ONTARIO
SUPERIOR COURT OF JUSTICE
COURT FILE NO.: CR-15-0354-00MO
DATE: 2015 Oct 22
BETWEEN:
SHELDON WYNTER
Applicant
– and –
THE WARDEN OF MILLHAVEN INSTITUTION
Respondent
Moiz Baig, for the Applicant
Max Binnie, for the Respondent
HEARD: October 19, 2015 at Kingston
Tranmer J.
DECISION ON APPLICATION FOR HABEAS CORPUS
[1] This is an application for an order granting a writ of habeas corpus with certiorari in aid thereof to quash the decision of the Correctional Service of Canada reclassifying and transferring the applicant from a medium security institution to a maximum security institution.
THE FACTS
[2] When he was initially admitted into federal custody in early 2013, the applicant was assigned a medium security classification and placed at Joyceville Institution medium unit.
[3] In May of 2015, the applicant’s security classification was reviewed and confirmed as medium security.
[4] As a result of conduct on the part of the applicant, commencing on or about July 1, 2015, prison authorities decided to reclassify him and involuntarily transferred him to maximum security at Millhaven Institution.

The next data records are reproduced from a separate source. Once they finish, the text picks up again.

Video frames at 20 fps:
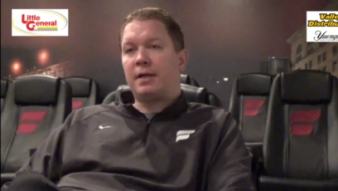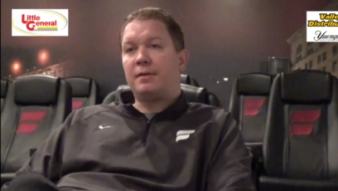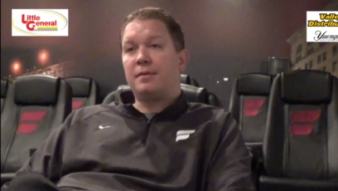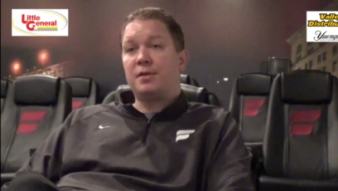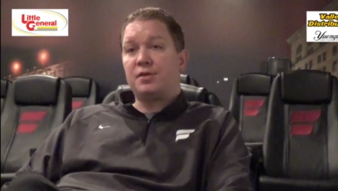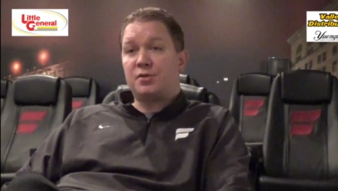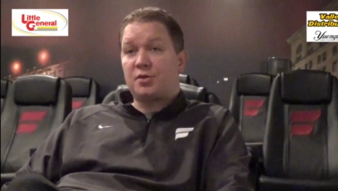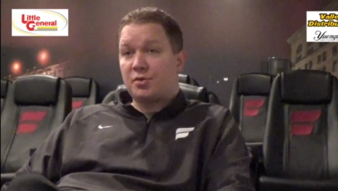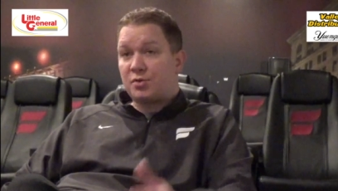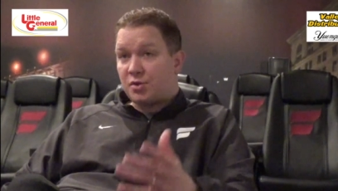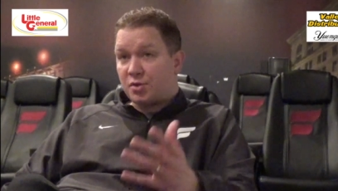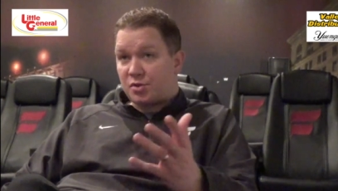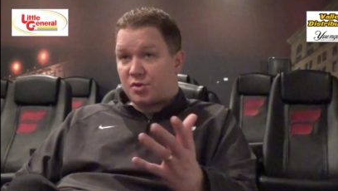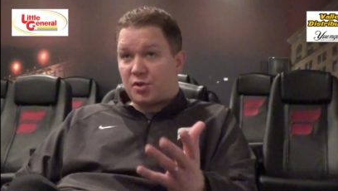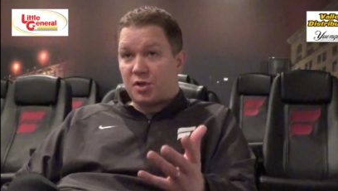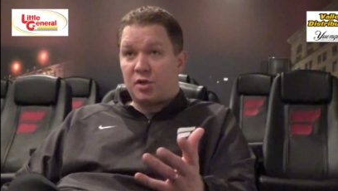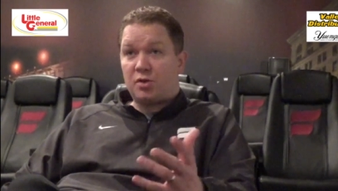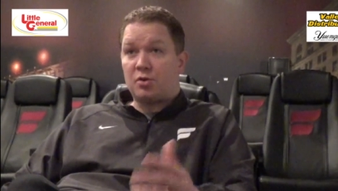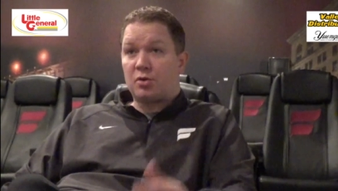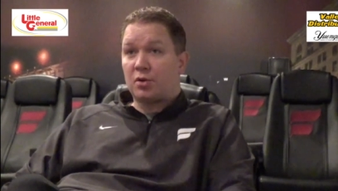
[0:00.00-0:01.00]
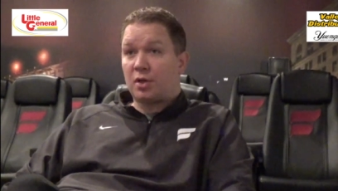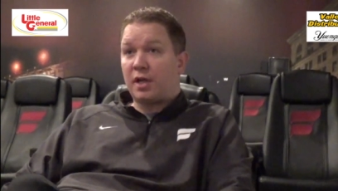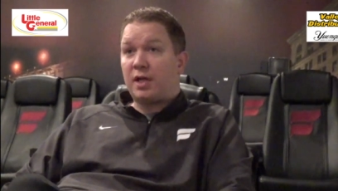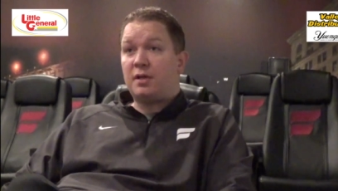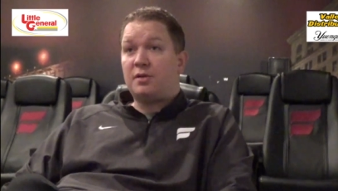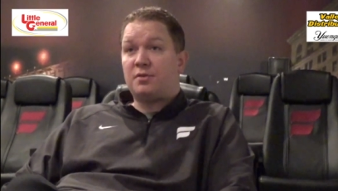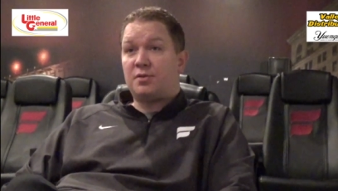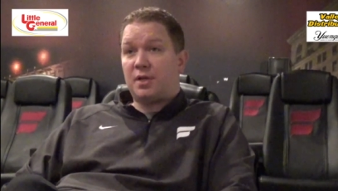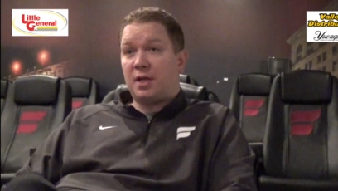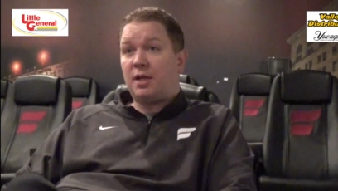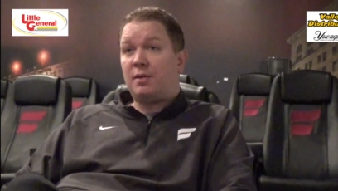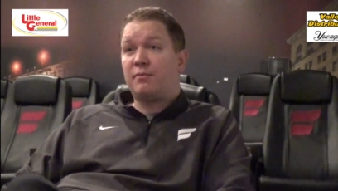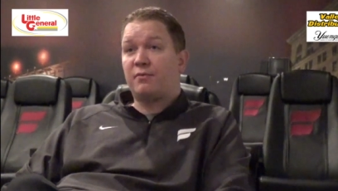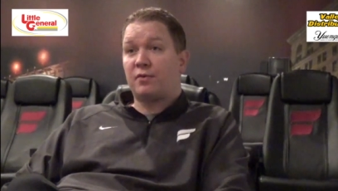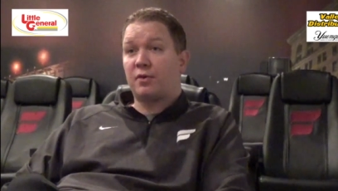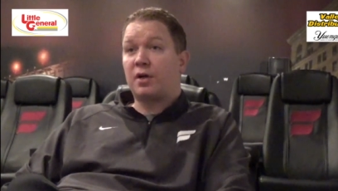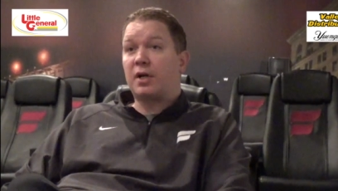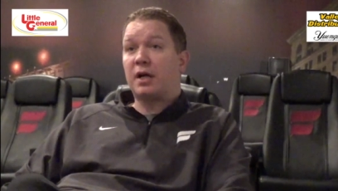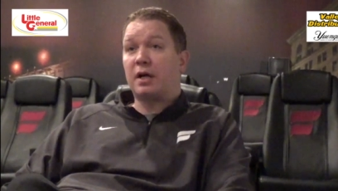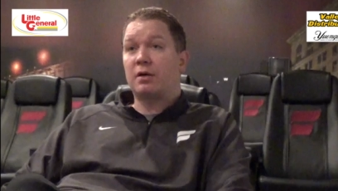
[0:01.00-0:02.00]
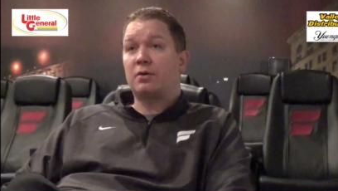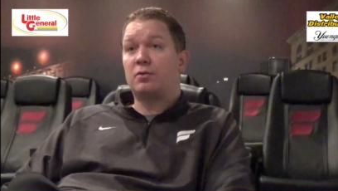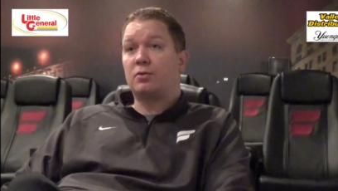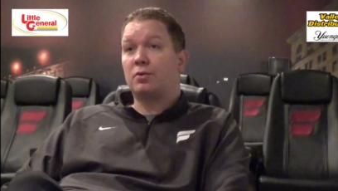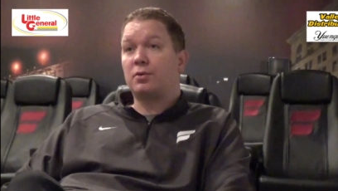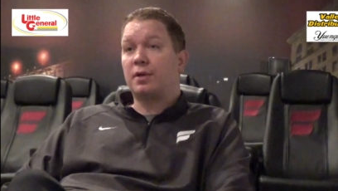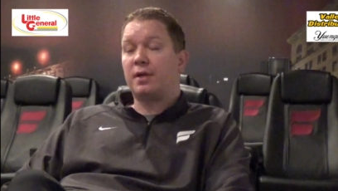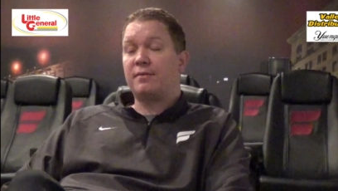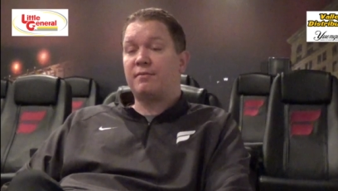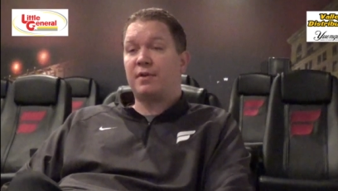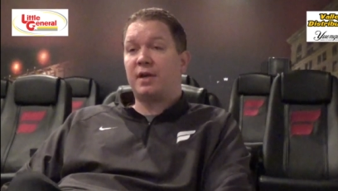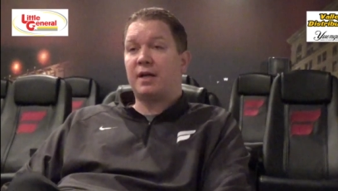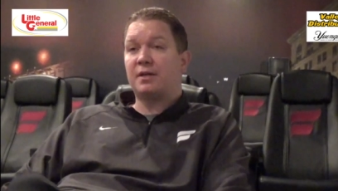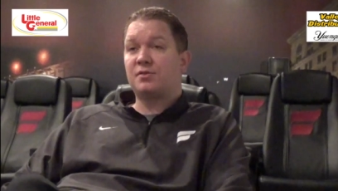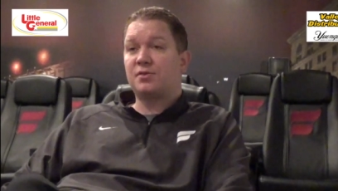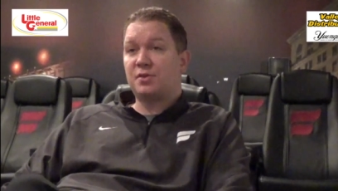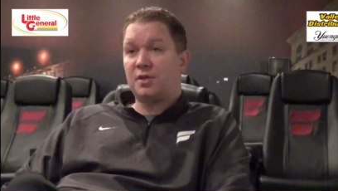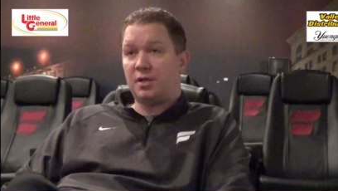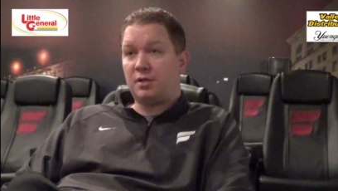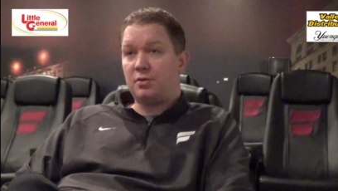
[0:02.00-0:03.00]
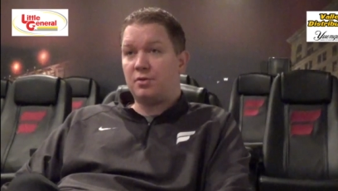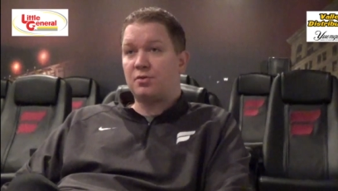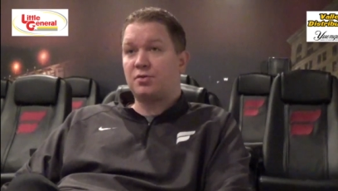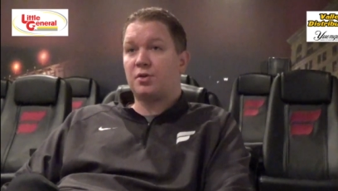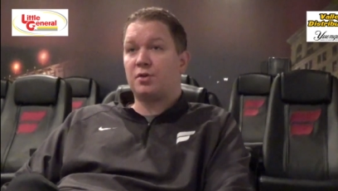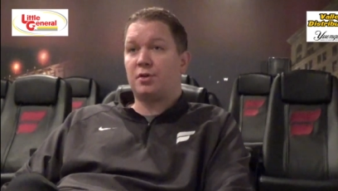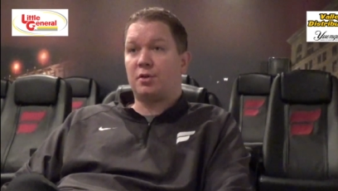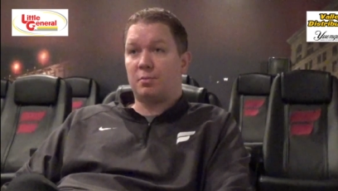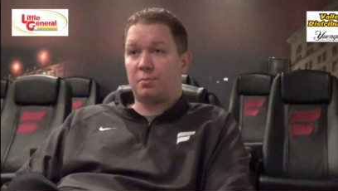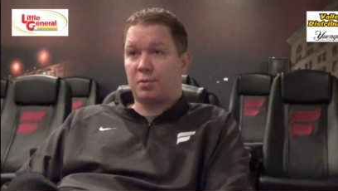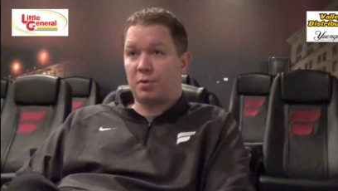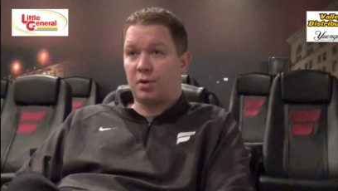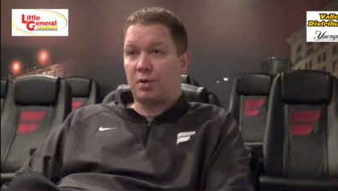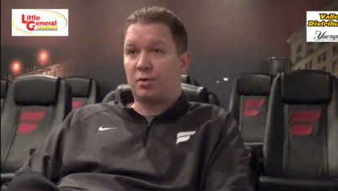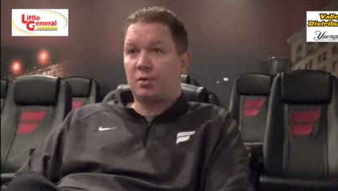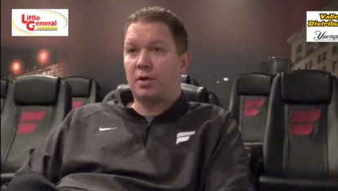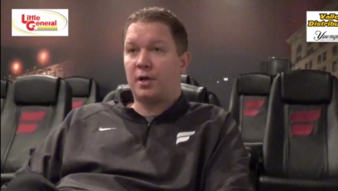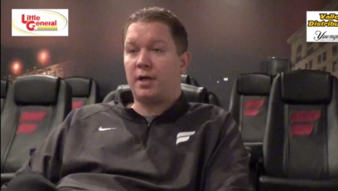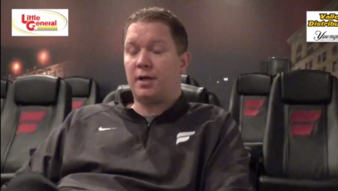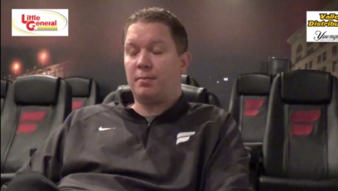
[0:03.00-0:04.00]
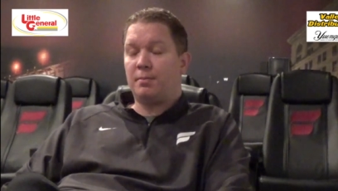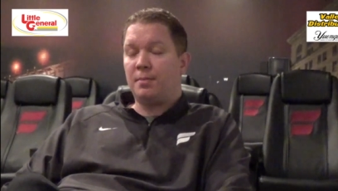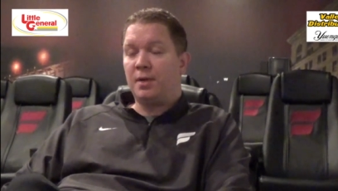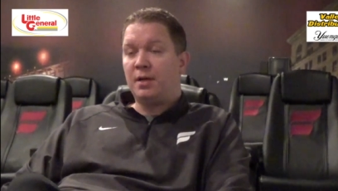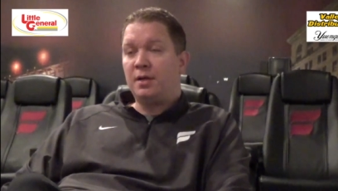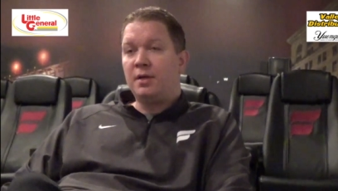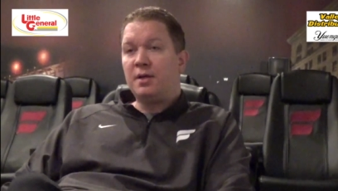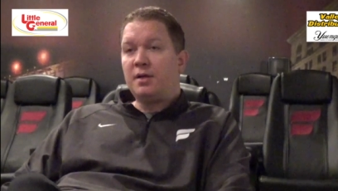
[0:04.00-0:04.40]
This is a senior-laden team for Concord. They've got seniors in their program.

[5] On July 1 at 23:20 hours, correctional officer Bertrand was conducting a mandatory range patrol and found the applicant naked and masturbating. He had done this on her two previous shifts. The evidence is that when the correctional officer enters onto the range, the applicant's nightlight in his cell comes on and also that he is able to hear the guard walking the range.
[6] On July 2 at 0830 hours, correctional officer Smith informed the applicant that he was suspended from his job due to this inappropriate behaviour. The applicant approached the officer during each of her following three range patrols to explain that he has to masturbate with his eyes closed and thus, did not observe the nightlight. The applicant had these discussions openly on the range within the hearing of other inmates. The applicant did not acknowledge that his behaviour was inappropriate nor did he show any remorse or embarrassment for his actions.
[7] On July 2 at 19:35 hours, the applicant challenged correctional officer Bertrand calling her a liar. He stated that he always masturbates every night and then he was not performing for the officer. He had this discussion with her in the presence of other inmates who were listening and laughed. He persisted in discussing the matter with her 10 minutes later, again, in the presence of several inmates on the range who were laughing. He was told that he should stop such conduct by both this officer and another officer.
[8] On July 3 at 11:25 hours, correctional officer Eaton was on a guard patrol and observed that the applicant had a window covering on his door. The officer asked the applicant to remove the covering and he indicated that he was masturbating. The officer informed the inmate that he would expect the window covering to be removed for the next guard patrol. During the next guard patrol at approximately 12:30 hours, he observed that the applicant still had his window covered and directed the applicant to remove the covering. The applicant refused. The officer informed the applicant that he had to remove the cell flap covering the door window, and then observed the applicant to have his genitals in his hand.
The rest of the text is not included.